### Task goal:
Exactly the lines from the start of the data below through the line containing "[0:05.40-0:06.20]" must be returned, and no others.

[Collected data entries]
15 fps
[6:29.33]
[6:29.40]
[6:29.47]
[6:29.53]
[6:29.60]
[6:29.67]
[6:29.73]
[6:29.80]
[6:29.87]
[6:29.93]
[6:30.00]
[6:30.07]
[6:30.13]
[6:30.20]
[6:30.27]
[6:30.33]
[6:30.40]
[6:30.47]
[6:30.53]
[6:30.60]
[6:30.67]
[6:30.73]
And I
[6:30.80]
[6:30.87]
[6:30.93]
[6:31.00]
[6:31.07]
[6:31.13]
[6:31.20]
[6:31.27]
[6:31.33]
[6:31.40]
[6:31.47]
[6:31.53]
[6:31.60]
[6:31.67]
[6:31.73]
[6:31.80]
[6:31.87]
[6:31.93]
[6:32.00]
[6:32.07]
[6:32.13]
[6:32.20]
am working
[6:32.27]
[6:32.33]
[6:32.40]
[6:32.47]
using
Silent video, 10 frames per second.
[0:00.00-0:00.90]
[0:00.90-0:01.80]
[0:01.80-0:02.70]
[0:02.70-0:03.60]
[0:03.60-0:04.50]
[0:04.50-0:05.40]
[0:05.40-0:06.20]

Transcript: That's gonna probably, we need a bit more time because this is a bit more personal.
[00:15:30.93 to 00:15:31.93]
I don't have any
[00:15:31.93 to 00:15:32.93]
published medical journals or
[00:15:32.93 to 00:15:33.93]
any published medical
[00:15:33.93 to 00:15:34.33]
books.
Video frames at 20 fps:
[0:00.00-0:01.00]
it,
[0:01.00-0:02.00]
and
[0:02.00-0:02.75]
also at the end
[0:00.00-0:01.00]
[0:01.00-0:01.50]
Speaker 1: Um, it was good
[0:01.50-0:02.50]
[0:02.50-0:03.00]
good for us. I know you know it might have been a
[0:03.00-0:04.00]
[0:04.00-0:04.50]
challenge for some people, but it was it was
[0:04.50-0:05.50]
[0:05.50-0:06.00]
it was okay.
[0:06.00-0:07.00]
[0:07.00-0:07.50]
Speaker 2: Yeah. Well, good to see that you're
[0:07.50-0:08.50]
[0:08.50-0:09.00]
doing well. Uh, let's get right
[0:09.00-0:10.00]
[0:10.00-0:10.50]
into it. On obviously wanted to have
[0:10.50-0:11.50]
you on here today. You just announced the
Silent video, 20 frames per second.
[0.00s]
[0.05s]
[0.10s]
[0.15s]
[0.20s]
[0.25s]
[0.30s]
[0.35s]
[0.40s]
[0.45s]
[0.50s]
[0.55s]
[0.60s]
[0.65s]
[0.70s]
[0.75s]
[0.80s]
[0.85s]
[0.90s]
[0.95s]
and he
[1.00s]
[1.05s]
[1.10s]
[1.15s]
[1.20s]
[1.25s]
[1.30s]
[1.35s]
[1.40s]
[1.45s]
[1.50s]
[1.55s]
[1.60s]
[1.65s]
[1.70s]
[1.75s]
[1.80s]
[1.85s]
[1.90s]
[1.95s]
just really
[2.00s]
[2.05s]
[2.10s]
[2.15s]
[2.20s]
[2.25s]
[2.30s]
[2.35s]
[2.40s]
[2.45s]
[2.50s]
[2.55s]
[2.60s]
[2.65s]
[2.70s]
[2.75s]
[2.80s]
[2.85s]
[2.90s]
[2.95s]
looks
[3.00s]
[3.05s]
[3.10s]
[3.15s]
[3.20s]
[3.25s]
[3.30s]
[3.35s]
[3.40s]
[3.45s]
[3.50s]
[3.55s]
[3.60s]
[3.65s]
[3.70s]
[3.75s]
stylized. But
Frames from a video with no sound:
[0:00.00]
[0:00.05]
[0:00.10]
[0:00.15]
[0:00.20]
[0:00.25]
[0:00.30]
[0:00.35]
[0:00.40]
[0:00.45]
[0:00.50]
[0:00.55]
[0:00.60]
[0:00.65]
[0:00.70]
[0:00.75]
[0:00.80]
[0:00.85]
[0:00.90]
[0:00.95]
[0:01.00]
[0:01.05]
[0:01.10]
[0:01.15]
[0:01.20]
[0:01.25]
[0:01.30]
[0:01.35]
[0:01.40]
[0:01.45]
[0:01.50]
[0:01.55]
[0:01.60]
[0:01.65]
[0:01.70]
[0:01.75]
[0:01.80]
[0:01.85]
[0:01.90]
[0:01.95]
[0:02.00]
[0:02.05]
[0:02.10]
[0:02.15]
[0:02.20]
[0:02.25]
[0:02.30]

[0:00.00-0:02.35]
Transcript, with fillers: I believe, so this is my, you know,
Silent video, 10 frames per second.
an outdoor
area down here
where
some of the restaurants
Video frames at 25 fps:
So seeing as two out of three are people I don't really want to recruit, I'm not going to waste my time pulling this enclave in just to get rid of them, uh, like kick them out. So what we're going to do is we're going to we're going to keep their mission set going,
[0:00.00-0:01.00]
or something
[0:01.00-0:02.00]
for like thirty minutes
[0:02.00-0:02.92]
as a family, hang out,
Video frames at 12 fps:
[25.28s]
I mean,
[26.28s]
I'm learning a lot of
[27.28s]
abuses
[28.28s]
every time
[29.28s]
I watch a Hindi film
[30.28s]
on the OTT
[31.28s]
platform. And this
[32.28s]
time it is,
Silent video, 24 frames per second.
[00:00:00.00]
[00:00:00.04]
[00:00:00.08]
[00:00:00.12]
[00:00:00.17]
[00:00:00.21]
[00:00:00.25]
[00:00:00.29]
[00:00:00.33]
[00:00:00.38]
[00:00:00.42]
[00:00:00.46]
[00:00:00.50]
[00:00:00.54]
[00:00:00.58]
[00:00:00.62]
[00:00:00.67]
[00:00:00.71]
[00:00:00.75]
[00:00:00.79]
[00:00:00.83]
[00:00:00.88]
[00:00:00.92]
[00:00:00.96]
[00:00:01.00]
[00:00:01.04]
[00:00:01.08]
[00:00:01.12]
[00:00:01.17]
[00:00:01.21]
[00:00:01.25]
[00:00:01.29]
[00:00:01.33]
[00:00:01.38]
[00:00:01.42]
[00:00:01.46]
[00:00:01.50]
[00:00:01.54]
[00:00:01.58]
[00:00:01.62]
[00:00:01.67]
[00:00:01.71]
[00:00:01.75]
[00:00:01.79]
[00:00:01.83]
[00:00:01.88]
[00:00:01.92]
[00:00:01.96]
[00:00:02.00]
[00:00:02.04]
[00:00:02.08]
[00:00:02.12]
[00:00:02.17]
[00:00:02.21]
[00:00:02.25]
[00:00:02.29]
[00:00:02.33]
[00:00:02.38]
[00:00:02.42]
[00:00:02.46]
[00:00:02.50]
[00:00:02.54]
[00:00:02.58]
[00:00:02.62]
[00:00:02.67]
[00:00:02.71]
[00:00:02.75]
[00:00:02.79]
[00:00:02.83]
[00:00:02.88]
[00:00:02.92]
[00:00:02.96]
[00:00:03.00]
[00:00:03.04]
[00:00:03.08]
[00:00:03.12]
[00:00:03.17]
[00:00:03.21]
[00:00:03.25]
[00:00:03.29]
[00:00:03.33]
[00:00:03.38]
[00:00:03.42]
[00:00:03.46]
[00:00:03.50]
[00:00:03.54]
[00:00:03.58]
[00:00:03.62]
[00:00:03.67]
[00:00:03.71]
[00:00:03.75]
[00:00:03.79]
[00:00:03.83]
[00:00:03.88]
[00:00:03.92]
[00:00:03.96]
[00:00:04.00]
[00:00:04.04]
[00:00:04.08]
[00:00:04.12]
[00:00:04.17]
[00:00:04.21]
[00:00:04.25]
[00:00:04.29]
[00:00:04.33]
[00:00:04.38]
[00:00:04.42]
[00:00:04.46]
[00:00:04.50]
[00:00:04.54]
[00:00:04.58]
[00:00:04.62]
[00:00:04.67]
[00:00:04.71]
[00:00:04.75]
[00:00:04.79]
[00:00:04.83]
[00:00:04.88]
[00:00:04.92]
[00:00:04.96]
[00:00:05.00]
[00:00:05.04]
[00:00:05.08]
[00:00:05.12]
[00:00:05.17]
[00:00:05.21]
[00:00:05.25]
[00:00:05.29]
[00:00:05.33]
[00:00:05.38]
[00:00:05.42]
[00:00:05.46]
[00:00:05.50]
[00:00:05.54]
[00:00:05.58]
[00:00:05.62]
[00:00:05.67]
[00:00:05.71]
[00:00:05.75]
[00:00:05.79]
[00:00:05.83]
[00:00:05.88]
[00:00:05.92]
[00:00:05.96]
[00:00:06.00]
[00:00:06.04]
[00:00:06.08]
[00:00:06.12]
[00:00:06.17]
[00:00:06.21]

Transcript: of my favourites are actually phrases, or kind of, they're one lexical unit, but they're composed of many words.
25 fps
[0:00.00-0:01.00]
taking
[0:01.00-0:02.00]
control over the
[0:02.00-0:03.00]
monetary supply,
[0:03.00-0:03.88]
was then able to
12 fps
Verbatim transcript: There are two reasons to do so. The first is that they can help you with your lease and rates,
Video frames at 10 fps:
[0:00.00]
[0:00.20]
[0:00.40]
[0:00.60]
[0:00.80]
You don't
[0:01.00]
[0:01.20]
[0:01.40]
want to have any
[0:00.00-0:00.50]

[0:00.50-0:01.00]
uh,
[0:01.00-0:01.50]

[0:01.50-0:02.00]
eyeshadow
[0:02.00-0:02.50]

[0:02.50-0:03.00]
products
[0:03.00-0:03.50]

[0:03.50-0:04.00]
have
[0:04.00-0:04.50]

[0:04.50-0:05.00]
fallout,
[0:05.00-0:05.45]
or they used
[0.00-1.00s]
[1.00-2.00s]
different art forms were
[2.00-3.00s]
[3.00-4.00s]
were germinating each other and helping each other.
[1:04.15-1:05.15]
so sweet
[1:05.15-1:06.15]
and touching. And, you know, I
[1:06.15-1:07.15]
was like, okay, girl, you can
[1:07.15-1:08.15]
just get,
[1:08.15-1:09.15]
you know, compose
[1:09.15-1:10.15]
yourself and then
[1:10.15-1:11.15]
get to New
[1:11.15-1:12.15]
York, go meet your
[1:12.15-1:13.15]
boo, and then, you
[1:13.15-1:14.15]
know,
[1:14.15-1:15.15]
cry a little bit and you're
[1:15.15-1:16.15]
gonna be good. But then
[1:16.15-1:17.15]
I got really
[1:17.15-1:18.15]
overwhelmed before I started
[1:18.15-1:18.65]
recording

### Written reply:
15 fps
[6:29.33]
[6:29.40]
[6:29.47]
[6:29.53]
[6:29.60]
[6:29.67]
[6:29.73]
[6:29.80]
[6:29.87]
[6:29.93]
[6:30.00]
[6:30.07]
[6:30.13]
[6:30.20]
[6:30.27]
[6:30.33]
[6:30.40]
[6:30.47]
[6:30.53]
[6:30.60]
[6:30.67]
[6:30.73]
And I
[6:30.80]
[6:30.87]
[6:30.93]
[6:31.00]
[6:31.07]
[6:31.13]
[6:31.20]
[6:31.27]
[6:31.33]
[6:31.40]
[6:31.47]
[6:31.53]
[6:31.60]
[6:31.67]
[6:31.73]
[6:31.80]
[6:31.87]
[6:31.93]
[6:32.00]
[6:32.07]
[6:32.13]
[6:32.20]
am working
[6:32.27]
[6:32.33]
[6:32.40]
[6:32.47]
using
Silent video, 10 frames per second.
[0:00.00-0:00.90]
[0:00.90-0:01.80]
[0:01.80-0:02.70]
[0:02.70-0:03.60]
[0:03.60-0:04.50]
[0:04.50-0:05.40]
[0:05.40-0:06.20]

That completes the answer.